C(v)   Departmental Reports: Departments are generally expected to publish annual reports for laying before the House of Assembly.  This requirement was strictly enforced during the earlier colonial period.  The practice seems to have fallen into disuse in recent decades.
The departments will deny that they have stopped reporting.  They will claim that they do submit their reports to their Ministers.  That is not the issue.  The question is are they published, or are they kept secret?  Members of the House of Assembly ought to be more vigilant in insisting that Ministers expose the workings of their Ministries and Departments to the people.  Governors and Deputy Governors should insist on publication.  It would help ensure good governance if the Constitution mentioned the requirement.
C(vi)  Cabinet Press Conferences:  Cabinet meetings should be opened up to the public whenever possible.  At the very least, post-cabinet press conferences should be regularly and diligently held so that the public may be informed as to decisions taken in the public interest.
C(vii) Director of Public Prosecutions (DPP): It is not acceptable for the Attorney-General to be the prosecutor in all serious charges tried in the criminal assizes.  In Anguilla, the A-G also sits in Cabinet and rubs shoulder with the Governor and his Ministers.  It is generally accepted that it is not in the interests of good governance to have the prosecutorial arm of government under the control of a Cabinet member.  Such a state of affairs offends against the doctrine of the separation of powers.

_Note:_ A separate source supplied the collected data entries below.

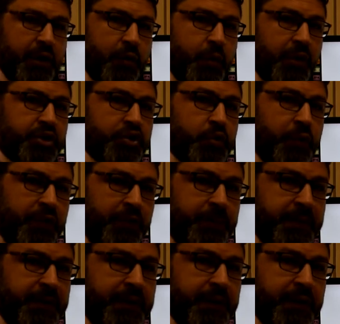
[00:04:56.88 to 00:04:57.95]
which will
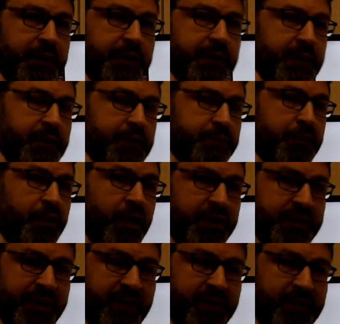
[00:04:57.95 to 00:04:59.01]
be in
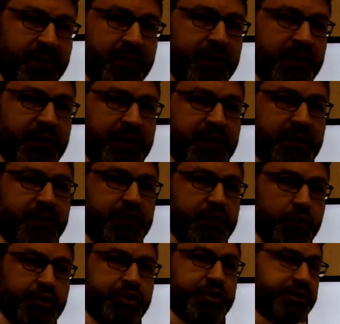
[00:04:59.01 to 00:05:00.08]
progress in the
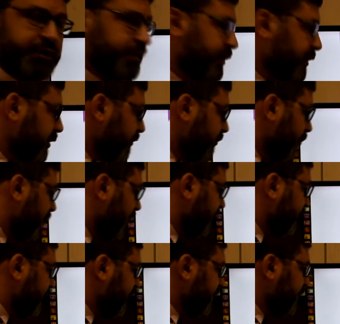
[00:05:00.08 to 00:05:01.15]
future. So I
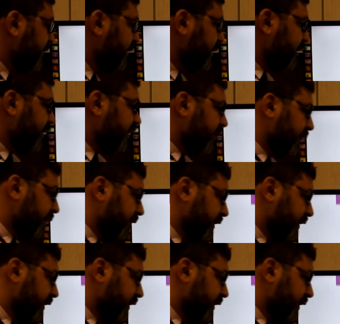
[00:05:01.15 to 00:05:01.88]
said this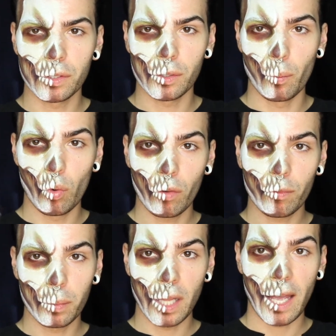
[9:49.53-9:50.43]
with some
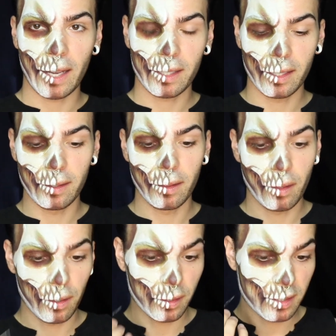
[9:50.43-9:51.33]
Wolf Black in
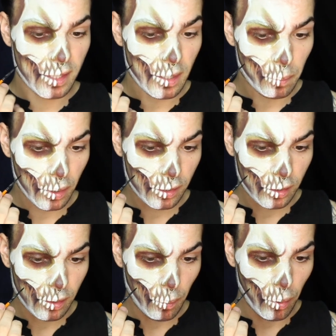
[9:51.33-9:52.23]
the
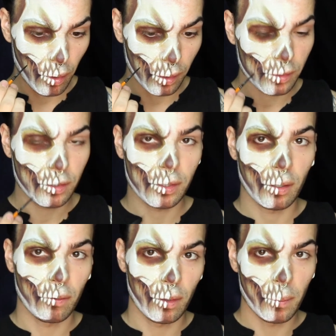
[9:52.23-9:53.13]
deepest parts
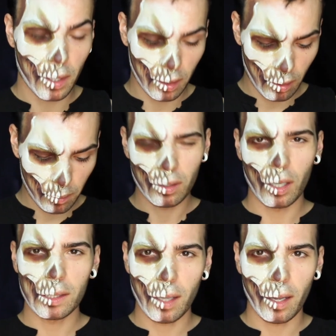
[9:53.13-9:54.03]
of the makeup.
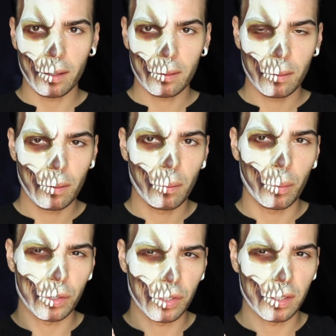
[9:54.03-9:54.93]
Not a lot,
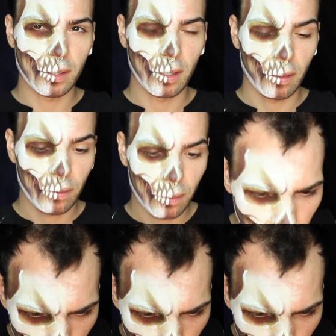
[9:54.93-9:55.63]
but just enough.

Political considerations should never affect the enforcement of the criminal law.  Prosecutions of serious criminal charges should be separate and independent of government.  This is achieved by entrenching the DPP in the Constitution and guaranteeing that his actions are to be performed without interference from anybody.  
When the rebelling colonists in the Thirteen Mainland Colonies in America contemplated an independence Constitution, their leaders placed “checks and balances” in it to guarantee their freedom.  So, the President nominates a Supreme Court Justice to fill a vacancy in the highest level of the judiciary.  But only the Senate Judiciary Committee can confirm his appointment.  The President nominates a Secretary of State to the Cabinet.  But only the Senate can approve this appointment to the highest level of the executive branch of government.  Sometimes, these checks and balances frustrate a President in achieving his goals.  But the fathers of the American Constitution considered this a reasonable price to pay to ensure that there could never be a dictatorship in the United States. 
We deserve our own constitutional checks and balances to guarantee good governance when independence comes, as it inevitably must.  We must prove to ourselves that we can run a transparent and democratic government by a transfer of some of the present powers of the Governor to local institutions, prior to advancing to independence.  These must be put in place in a new Constitution, and they must be shown to function effectively, before there is any referendum on independence. 
Further debate in Anguilla will reveal what other mechanisms than the ones I have set out above are considered equally vital.
I look forward to discussing these ideas with you at any time you should desire to do so.